I've understood it partially. I guess the distance of the observer reduces the number of Billboards drawn. So if the observer is near it draws all the 5000 points. If is more far it discards the last ones keeping only the first ones. So I guess that this works because the galaxyForm is based upon the assumption that all the points of the galaxy have a uniform distribution. Can someone confirm this?
This should be a big problem in order to manage correctly more complex galaxy shapes because is difficult to distribute bulge, arms and halo points uniformly in the 5000 points array.
Beside the Toti's work I think that this LOD should be improved changing the transparency of the BillBoards when are drawn. Now the transparency has always high values. I think that the transparency must be an inverse function of the distance of the observer and of the number of points. So when the distance is short (e.g. Milky way blobs inside the Milky way) should be used a high base transparency like now. Unlike when the distance is high or the fov is large a low transparency should be used. This should improve immediately the visual effect.
Another more complex and expensive improvement should be done including a size and color value to the points.
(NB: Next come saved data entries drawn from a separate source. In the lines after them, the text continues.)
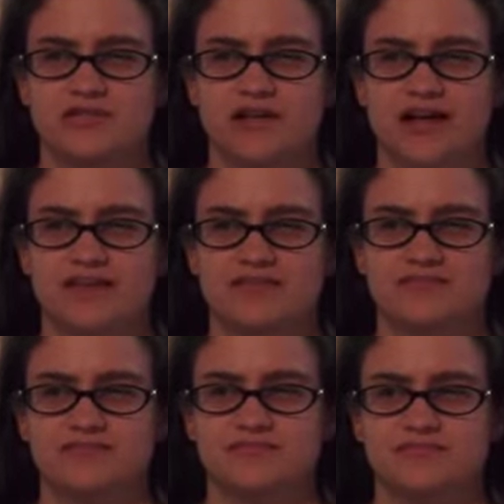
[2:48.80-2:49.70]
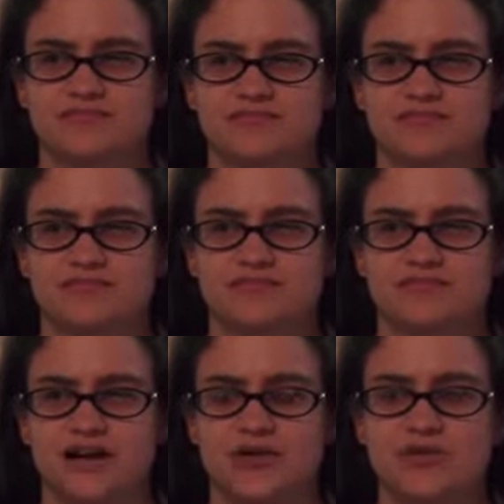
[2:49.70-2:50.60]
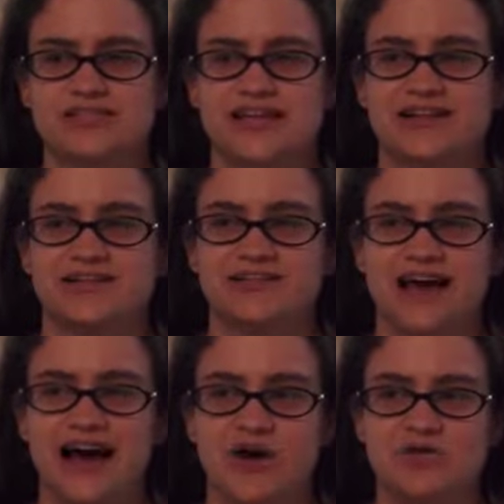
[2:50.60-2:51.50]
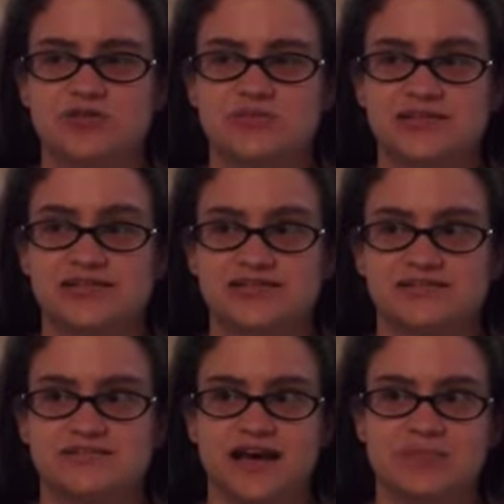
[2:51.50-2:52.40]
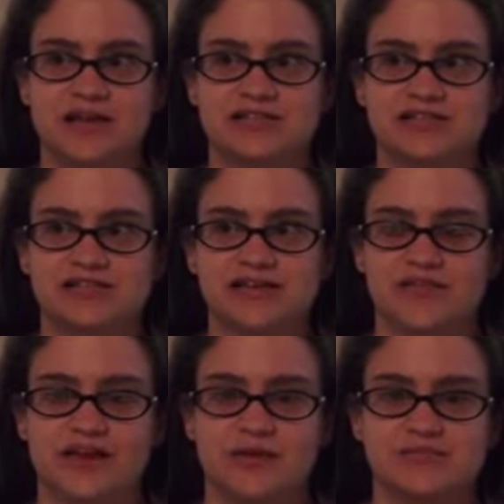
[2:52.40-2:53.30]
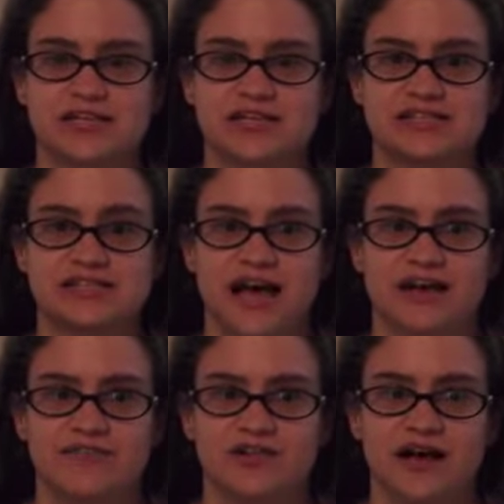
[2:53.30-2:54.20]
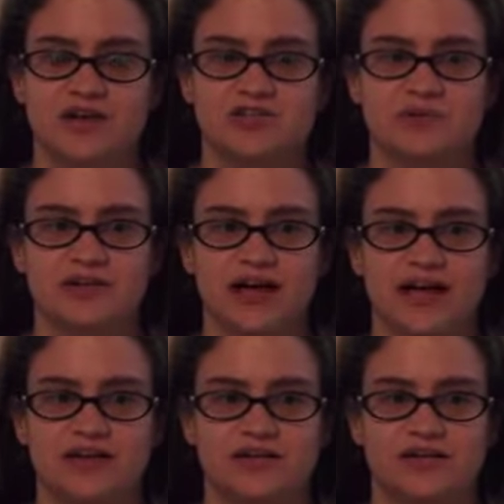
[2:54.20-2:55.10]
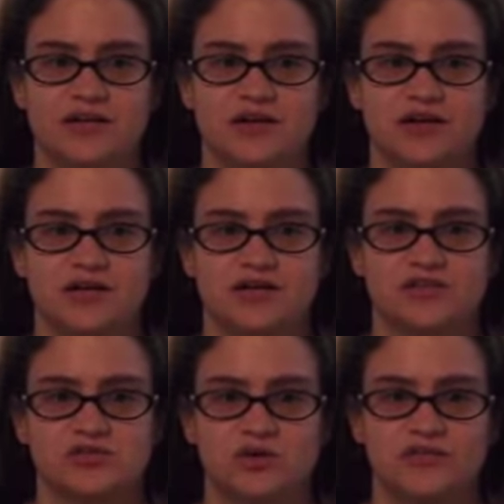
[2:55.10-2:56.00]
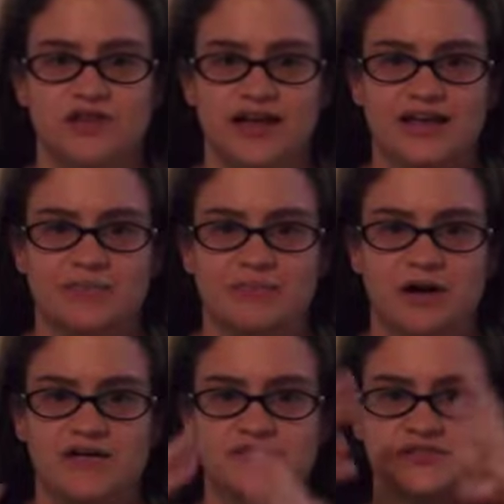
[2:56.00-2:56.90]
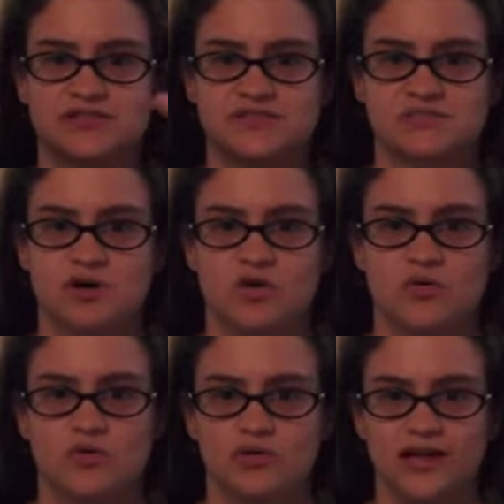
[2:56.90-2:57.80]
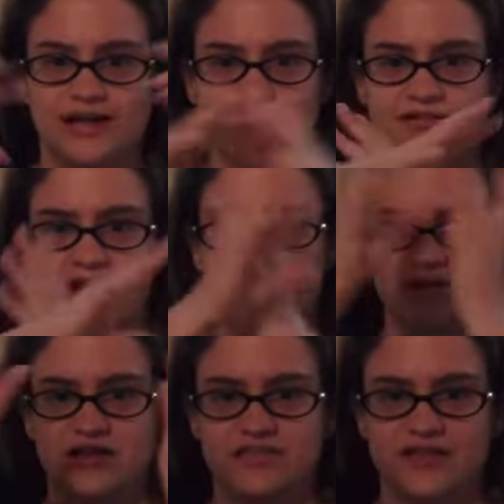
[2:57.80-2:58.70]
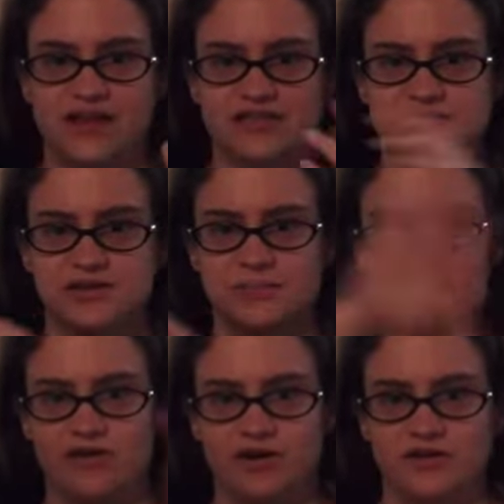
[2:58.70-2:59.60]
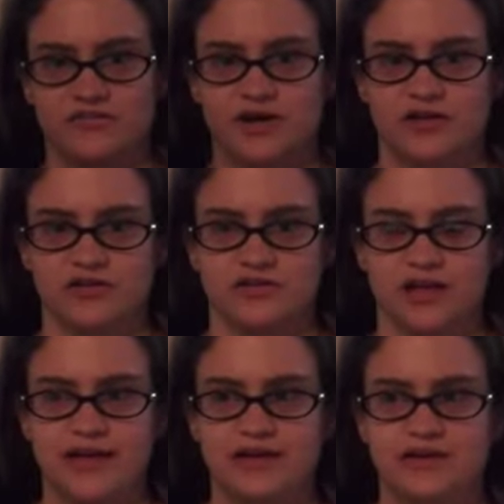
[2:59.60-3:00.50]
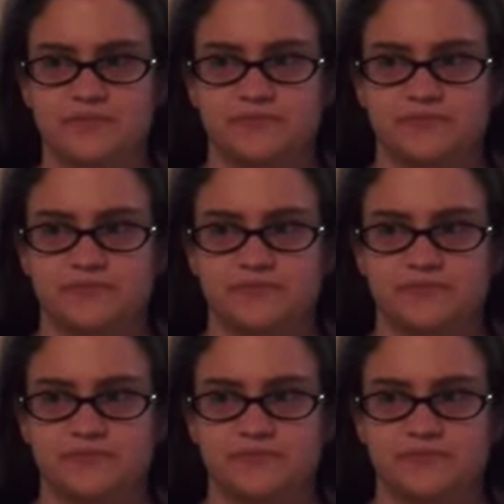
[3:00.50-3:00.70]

like, I don't want to say clouds because that makes it sound like I'm seeing a sky of clouds, but like sort of like puffs of smoke or like cloudy things in a background of color, like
So instead of 5000 x 3 (x,y,z) floats for every galaxyForm we will have 5000 x 5 (x,y,z,size,color) floats. The size parameter should include an intrinsic transparency value so small billboard should be more opaque than large ones.
A more complex improvement should be done if for every of the 5000 points we use a cluster of blobs instead of a single blob. This cluster should be managed like the galaxyforms adding an exponential level of detail to the Galaxy rendering.
The whole thing is a little bit complex! Since it's a long time that I don't compile the Celestia Win version I can't do some tests.